The protests that we've seen across the country include people of different races, ages, and socioeconomic backgrounds coming together. At the same time, with COVID-19, we're physically separated and have been for what feels like a long time. Do you have any thoughts or historical lessons about unity that might apply to this period that we are living through?
EL: I think in a certain way, independent of the protests, COVID-19 reminds us of our commonalities. Some communities were certainly more vulnerable to it, but it’s not a disease that discriminates. It killed a whole lot of Chinese people before it came to Europe and the United States. We know it is killing thousands in Brazil, and vulnerable populations across the African continent. We can see its devastation in India, and even Russia. Social media, the John Hopkins COVID-19 site, and many others all remind us that there's a common enemy out there that can take anyone out.
We’re all living in a period of ambiguity, and I’ve noticed how many people really hate ambiguity. They can't deal with it, but I think that's our common future for this next period, and I think that comes back to the shared humanity too. The virus’s risk is a certainty, but it brings along a lot of ambiguity that’s difficult for a lot of us.
But the wanton killing of someone for a minor transgression has no ambiguity. Philando Castile was killed even after telling the police officer, I have a gun here and I have a license to have a gun. Let me show you the license. That was enough for the officer to pull the trigger. Was that officer properly trained? No. But more than that, I think the officer was scared, that a Black man’s body produced fear in him.

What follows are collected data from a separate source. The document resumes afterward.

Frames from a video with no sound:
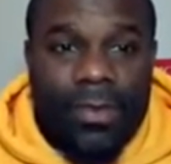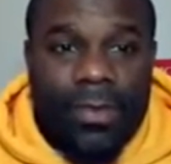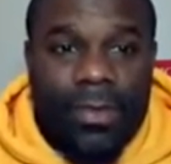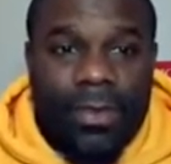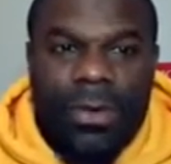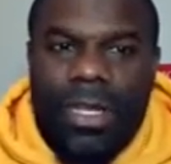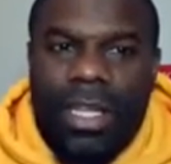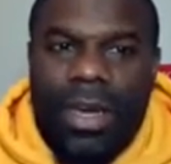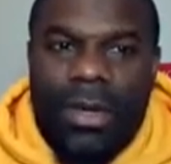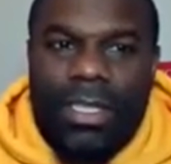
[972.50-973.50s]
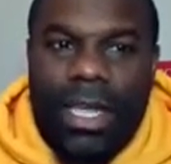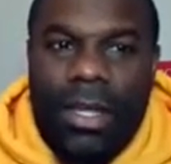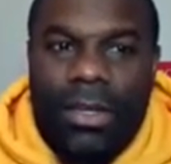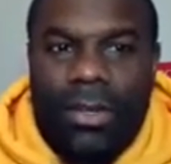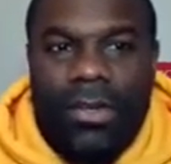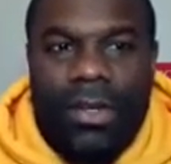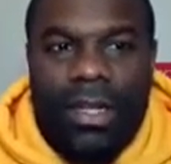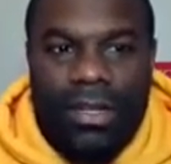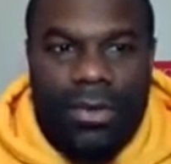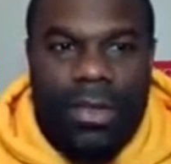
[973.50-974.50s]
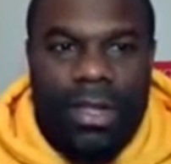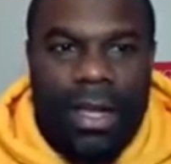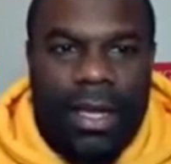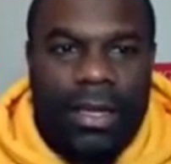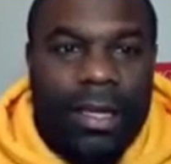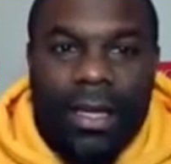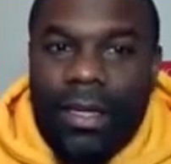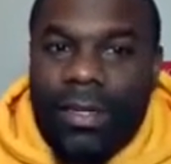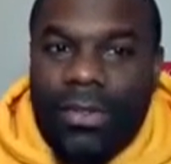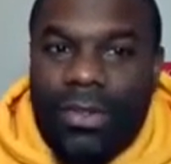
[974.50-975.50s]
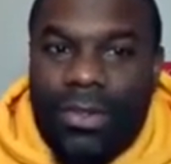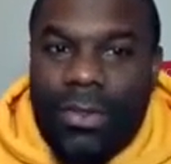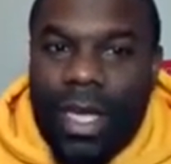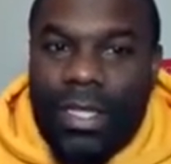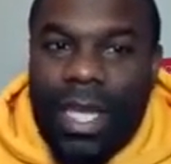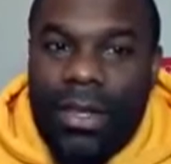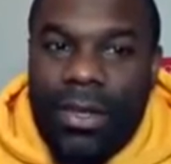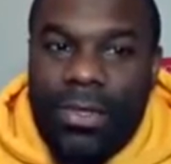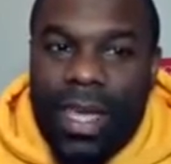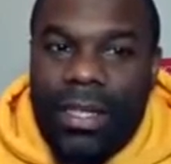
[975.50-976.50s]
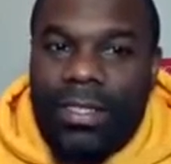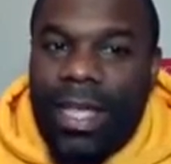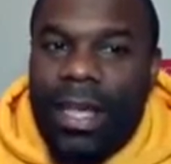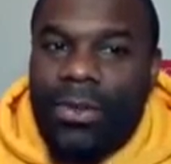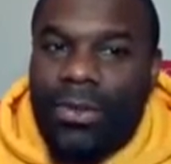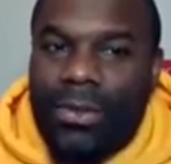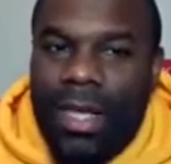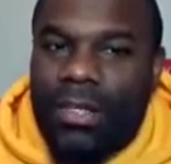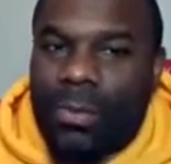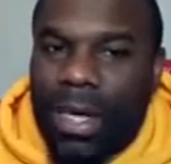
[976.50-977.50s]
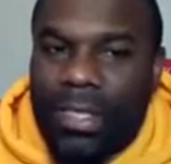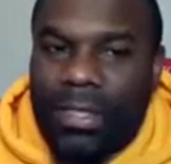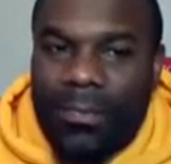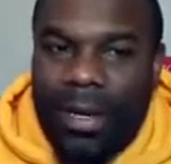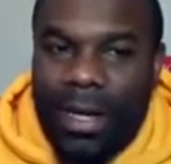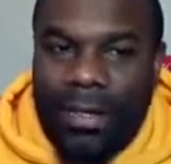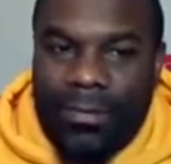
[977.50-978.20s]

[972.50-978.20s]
What do they always tell you need to do? Are they like, do they tell you things that you do that is wasting money?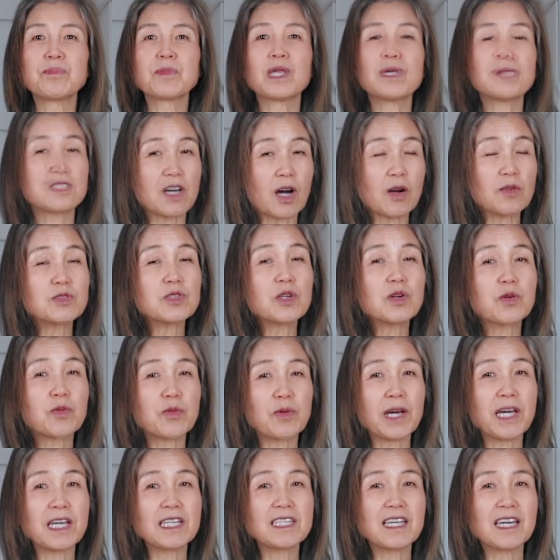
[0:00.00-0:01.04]
It's also
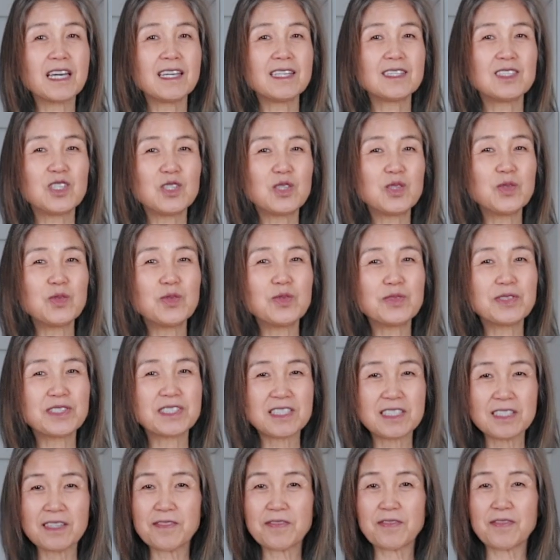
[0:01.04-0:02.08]
great to do
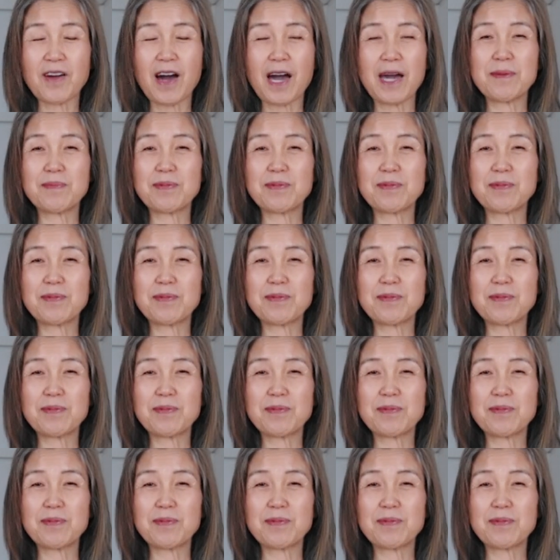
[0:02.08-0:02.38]
stir fry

It doesn't help when politicians claim some people are good people and others are bad. It gives people in authority a license to discriminate, and in a way that can be lethal. So in some odd kind of way, the coronavirus may have actually made us aware of our shared humanity a little more. When leaders don't end up demonstrating empathy, the people are left to insist that the collective is the only way that we can produce change.
That sounds like an optimistic note.
EL: Most people who believe in social movements are optimists. If you don't believe that a place can be better, you tear it up. But if you believe that we have not yet realized the best part of ourselves, you may have some hope for trying to figure out how to build it up.
In some ways, I would argue that the Black Lives Matters movement has been an optimistic movement from the beginning because these were young people who were trying to figure out how to build something rather than to tear it apart. And if we are smart, we will treasure and nurture that impulse rather than demonizing it. And I can only hope we're smart enough.
This interview has been edited for length and clarity.